The 28,000-acre Carmel Valley Master Plan area has a population of about 14,000 and stretches from Hatton Canyon near Highway 1 in the west to a few miles east of Carmel Valley Village, and north to south from ridgetop to ridgetop.

That area is "too big and too diverse," said Robert Sinotte, Carmel Views Association president and longtime anti-incorporation activist.

"We don't want to be pulled into an enormous city of 70 square miles, the land mass of San Francisco," he said.

He and other valley mouth residents consider themselves part of Carmel, not the valley, Sinotte said, and surveys of the neighborhoods show the majority of residents and business owners there are opposed to incorporation.

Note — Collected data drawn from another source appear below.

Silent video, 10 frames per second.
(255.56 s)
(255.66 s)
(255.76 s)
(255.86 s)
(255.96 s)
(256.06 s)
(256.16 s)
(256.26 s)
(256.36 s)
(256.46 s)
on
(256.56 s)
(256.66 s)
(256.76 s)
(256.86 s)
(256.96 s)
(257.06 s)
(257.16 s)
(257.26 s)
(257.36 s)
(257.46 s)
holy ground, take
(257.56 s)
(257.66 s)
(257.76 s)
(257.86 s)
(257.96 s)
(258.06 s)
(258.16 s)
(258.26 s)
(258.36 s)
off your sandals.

A community organization, the Carmel Valley Forum, organized a petition drive that got 27 percent of the valley's registered voters to say they wanted to pursue incorporation.

That requires the Local Agency Formation Commission to process that application, said Kristina Berry, acting executive director of LAFCO, adding that the financial feasibility study has been launched by a consulting firm. That report is expected to be completed by late summer.

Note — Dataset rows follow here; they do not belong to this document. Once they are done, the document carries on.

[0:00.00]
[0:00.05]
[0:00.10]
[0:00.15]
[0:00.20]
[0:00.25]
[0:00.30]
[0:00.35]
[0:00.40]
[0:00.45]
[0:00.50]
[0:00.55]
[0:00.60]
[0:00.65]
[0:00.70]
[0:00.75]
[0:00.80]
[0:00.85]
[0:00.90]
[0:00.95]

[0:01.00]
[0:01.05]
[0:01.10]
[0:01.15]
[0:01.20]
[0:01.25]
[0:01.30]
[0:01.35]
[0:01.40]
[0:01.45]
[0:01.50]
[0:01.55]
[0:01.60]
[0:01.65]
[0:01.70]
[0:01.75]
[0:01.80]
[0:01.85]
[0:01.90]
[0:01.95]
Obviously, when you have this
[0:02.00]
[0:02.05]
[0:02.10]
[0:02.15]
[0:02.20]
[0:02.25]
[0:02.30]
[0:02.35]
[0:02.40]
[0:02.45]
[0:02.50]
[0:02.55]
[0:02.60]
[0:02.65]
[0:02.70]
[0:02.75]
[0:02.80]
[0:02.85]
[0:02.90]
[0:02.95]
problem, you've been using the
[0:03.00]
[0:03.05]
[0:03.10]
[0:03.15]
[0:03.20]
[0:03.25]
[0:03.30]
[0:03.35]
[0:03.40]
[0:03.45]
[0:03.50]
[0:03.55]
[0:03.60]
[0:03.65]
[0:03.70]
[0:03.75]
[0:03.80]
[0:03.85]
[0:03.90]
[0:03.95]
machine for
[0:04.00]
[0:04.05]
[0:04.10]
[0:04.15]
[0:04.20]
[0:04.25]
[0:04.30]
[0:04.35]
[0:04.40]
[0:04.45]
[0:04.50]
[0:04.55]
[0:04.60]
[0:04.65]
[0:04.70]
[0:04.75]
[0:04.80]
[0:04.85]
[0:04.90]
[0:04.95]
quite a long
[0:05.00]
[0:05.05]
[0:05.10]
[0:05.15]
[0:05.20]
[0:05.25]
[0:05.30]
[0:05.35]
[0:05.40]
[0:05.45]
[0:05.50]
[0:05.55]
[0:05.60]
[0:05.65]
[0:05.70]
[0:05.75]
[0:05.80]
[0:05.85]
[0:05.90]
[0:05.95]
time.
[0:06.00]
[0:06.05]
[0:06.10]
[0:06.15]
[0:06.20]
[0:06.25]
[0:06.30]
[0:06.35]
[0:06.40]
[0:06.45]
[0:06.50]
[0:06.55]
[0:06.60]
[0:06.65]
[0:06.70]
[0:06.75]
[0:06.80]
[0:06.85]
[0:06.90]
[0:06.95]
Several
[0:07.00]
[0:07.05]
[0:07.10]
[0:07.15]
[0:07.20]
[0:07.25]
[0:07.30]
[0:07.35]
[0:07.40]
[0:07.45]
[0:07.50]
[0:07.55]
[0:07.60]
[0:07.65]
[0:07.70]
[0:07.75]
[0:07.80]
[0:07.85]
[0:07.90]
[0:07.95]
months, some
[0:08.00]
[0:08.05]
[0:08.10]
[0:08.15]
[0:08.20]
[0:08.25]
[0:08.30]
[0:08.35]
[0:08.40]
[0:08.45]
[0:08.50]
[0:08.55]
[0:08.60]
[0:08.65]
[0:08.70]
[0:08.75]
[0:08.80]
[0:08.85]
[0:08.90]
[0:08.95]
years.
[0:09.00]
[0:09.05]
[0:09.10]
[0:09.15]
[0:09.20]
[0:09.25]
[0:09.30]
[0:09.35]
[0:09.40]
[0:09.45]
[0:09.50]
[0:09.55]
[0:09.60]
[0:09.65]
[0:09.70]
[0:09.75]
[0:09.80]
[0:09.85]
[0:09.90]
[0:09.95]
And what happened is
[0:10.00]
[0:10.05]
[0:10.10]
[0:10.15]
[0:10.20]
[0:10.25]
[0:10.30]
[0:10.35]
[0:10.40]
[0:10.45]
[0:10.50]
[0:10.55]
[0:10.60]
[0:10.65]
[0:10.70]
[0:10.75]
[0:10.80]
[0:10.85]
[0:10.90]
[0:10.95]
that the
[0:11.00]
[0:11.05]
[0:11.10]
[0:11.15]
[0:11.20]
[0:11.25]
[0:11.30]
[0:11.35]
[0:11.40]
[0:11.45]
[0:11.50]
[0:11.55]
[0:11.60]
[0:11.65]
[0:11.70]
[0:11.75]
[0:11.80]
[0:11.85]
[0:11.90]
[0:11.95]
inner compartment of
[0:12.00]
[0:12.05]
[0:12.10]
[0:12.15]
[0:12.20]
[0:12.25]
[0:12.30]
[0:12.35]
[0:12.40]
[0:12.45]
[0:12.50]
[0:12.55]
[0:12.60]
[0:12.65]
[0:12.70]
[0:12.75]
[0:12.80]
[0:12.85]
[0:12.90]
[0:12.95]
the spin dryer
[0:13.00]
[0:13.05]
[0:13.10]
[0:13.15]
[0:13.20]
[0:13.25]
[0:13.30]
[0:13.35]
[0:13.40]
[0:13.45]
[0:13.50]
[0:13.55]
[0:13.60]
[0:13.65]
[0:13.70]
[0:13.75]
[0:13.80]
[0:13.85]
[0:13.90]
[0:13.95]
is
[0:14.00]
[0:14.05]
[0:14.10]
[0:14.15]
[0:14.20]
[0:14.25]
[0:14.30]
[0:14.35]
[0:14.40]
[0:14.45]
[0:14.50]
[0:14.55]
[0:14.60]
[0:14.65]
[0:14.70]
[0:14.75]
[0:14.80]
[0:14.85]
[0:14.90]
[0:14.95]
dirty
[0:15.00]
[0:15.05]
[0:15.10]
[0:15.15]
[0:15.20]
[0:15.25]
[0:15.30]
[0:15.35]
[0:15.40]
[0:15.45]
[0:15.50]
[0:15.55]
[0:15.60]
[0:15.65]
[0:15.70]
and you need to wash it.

The commission has not yet seen the Greater Carmel Associations letter or accompanying map of the excluded area, Berry said. She said she was surprised that incorporation opponents wanted so much land excluded.

"We knew it was coming," she said, "but I didn't know it was that much territory."

The financial feasibility study, Berry said, will look at various versions of city boundaries and the impact on costs and revenues that changes might bring.

"We've heard a lot of voices from residents in the areas of the mouth of the valley," she said.

The Carmel Valley Forum has presented itself as a neutral organization that merely wants to see if forming a city is feasible and is not a proponent of forming a city.

Forum spokesman and Vice President Scott MacClelland had no comment on the request to LAFCO.

"I don't think the forum is poised to respond to every new weekly update that may come from Mr. Sinotte," he said.

Joseph Hertlein, a member of the forum and a former chairman of the Carmel Valley Land Use Advisory Committee, said that while the fiscal analysis will likely include various boundaries, the Carmel Valley Master Plan Area is "a geographically defined entity and for planning purposes, it functions as a unit."

Projects east of Rancho San Carlos, Hertlein said, affect valley mouth residents in the form of increased traffic, just as new subdivisions in the Cachagua area affect upper valley residents.

"From a planning standpoint, it makes sense to look at the whole contiguous area."